Segment Open

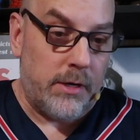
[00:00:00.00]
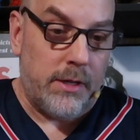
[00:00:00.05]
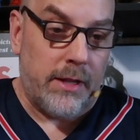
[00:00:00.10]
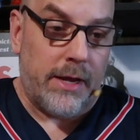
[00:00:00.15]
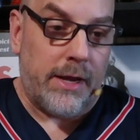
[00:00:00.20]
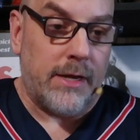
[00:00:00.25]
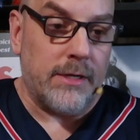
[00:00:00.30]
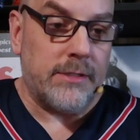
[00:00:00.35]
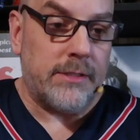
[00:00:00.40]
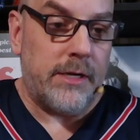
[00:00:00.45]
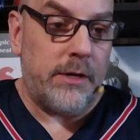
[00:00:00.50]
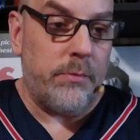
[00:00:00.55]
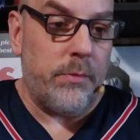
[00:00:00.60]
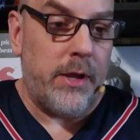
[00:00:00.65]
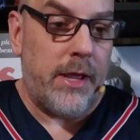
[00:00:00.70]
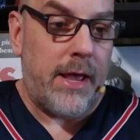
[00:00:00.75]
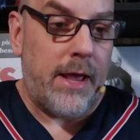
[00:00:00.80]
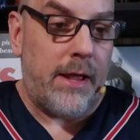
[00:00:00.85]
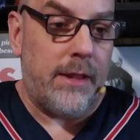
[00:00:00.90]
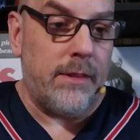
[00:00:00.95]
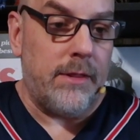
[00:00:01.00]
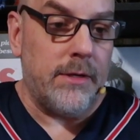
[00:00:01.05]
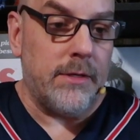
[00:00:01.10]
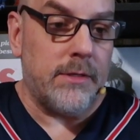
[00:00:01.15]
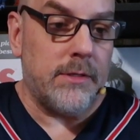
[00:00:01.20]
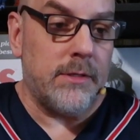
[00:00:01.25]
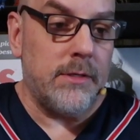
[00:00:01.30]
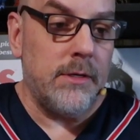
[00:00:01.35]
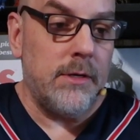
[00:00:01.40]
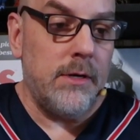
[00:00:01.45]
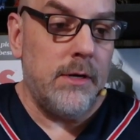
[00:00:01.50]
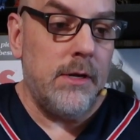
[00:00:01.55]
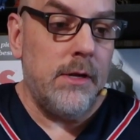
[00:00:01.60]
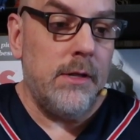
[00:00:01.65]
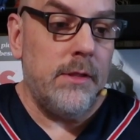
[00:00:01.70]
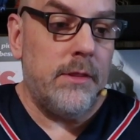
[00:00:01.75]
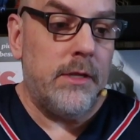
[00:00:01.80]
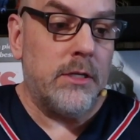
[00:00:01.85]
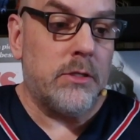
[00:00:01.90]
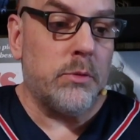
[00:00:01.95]
Like I said, we had this.
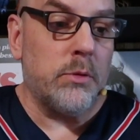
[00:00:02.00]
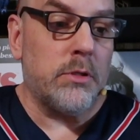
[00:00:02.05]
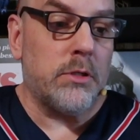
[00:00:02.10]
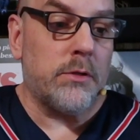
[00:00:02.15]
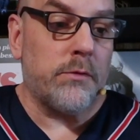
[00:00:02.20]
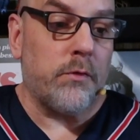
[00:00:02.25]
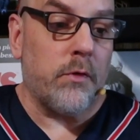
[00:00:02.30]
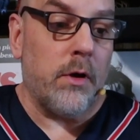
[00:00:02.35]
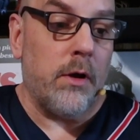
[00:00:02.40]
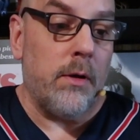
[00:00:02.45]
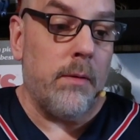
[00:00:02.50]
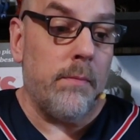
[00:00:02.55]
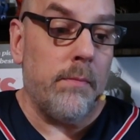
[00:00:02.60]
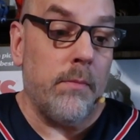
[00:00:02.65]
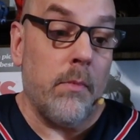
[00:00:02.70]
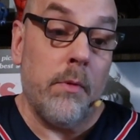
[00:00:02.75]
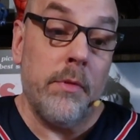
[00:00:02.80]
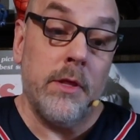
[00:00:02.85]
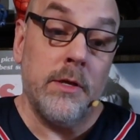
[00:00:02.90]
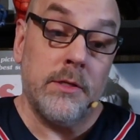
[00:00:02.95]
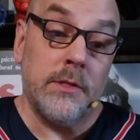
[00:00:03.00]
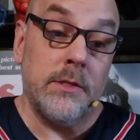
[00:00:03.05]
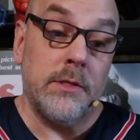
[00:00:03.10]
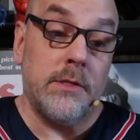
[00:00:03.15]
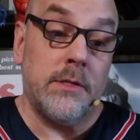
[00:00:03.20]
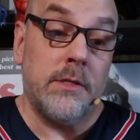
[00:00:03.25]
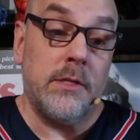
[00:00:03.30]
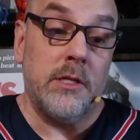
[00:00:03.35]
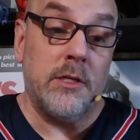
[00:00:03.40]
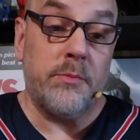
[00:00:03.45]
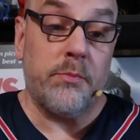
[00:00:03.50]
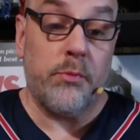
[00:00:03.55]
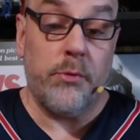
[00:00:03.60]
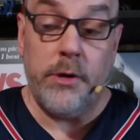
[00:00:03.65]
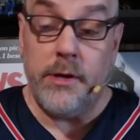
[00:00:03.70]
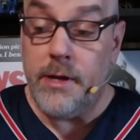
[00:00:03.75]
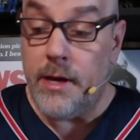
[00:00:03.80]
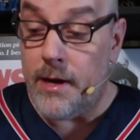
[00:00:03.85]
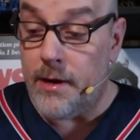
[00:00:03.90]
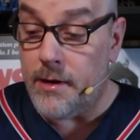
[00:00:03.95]
This was from, this
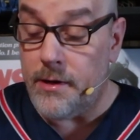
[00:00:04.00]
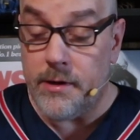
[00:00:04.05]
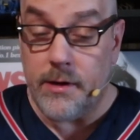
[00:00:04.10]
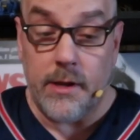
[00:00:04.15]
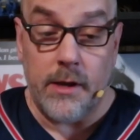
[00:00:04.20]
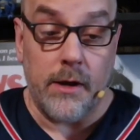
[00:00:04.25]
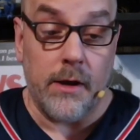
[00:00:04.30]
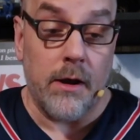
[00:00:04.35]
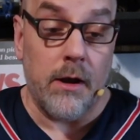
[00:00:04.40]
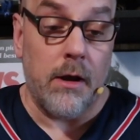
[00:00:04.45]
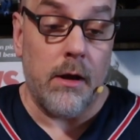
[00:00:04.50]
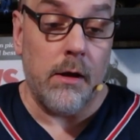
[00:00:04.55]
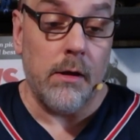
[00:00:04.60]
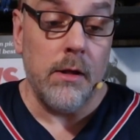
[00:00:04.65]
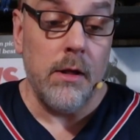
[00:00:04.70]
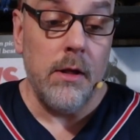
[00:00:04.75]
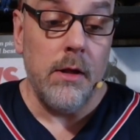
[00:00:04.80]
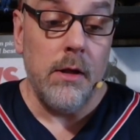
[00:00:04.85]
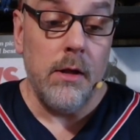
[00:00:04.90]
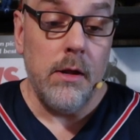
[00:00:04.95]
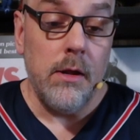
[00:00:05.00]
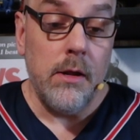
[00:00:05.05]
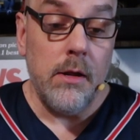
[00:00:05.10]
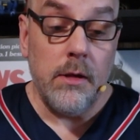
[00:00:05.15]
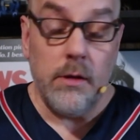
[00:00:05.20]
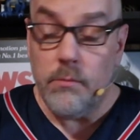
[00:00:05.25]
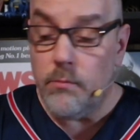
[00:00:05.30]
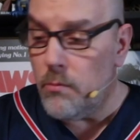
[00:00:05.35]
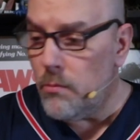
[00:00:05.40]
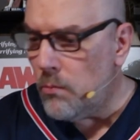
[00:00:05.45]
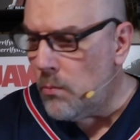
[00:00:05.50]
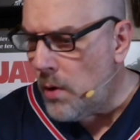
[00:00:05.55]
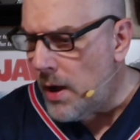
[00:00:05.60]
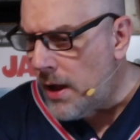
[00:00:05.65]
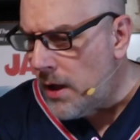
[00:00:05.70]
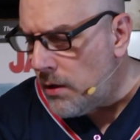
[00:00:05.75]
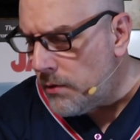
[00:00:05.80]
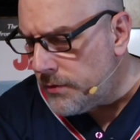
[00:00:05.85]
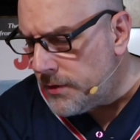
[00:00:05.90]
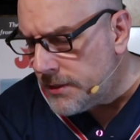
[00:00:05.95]
predated King Kong.
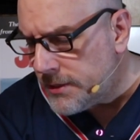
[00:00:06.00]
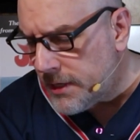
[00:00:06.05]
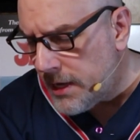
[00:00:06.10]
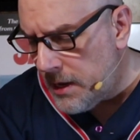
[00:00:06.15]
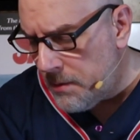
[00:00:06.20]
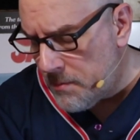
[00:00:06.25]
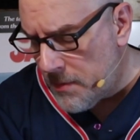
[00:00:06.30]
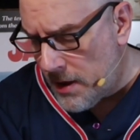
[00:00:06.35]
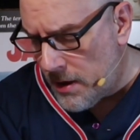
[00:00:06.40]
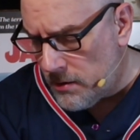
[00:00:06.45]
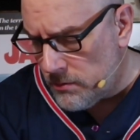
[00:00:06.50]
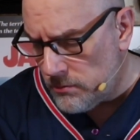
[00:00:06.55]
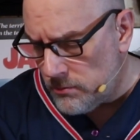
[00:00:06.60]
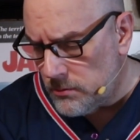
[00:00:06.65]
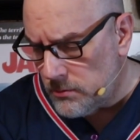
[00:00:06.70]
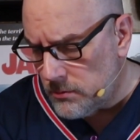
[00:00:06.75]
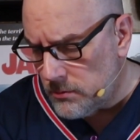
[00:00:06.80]
Wow, this came out.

Segment Closed

To do >> Range to copy from the listing above: the line with "[00:00:00.65]" through the line with "[00:00:02.60]". Transcribe it exactly and skip the pictures.

Response to this task >>
[00:00:00.65]
[00:00:00.70]
[00:00:00.75]
[00:00:00.80]
[00:00:00.85]
[00:00:00.90]
[00:00:00.95]
[00:00:01.00]
[00:00:01.05]
[00:00:01.10]
[00:00:01.15]
[00:00:01.20]
[00:00:01.25]
[00:00:01.30]
[00:00:01.35]
[00:00:01.40]
[00:00:01.45]
[00:00:01.50]
[00:00:01.55]
[00:00:01.60]
[00:00:01.65]
[00:00:01.70]
[00:00:01.75]
[00:00:01.80]
[00:00:01.85]
[00:00:01.90]
[00:00:01.95]
Like I said, we had this.
[00:00:02.00]
[00:00:02.05]
[00:00:02.10]
[00:00:02.15]
[00:00:02.20]
[00:00:02.25]
[00:00:02.30]
[00:00:02.35]
[00:00:02.40]
[00:00:02.45]
[00:00:02.50]
[00:00:02.55]
[00:00:02.60]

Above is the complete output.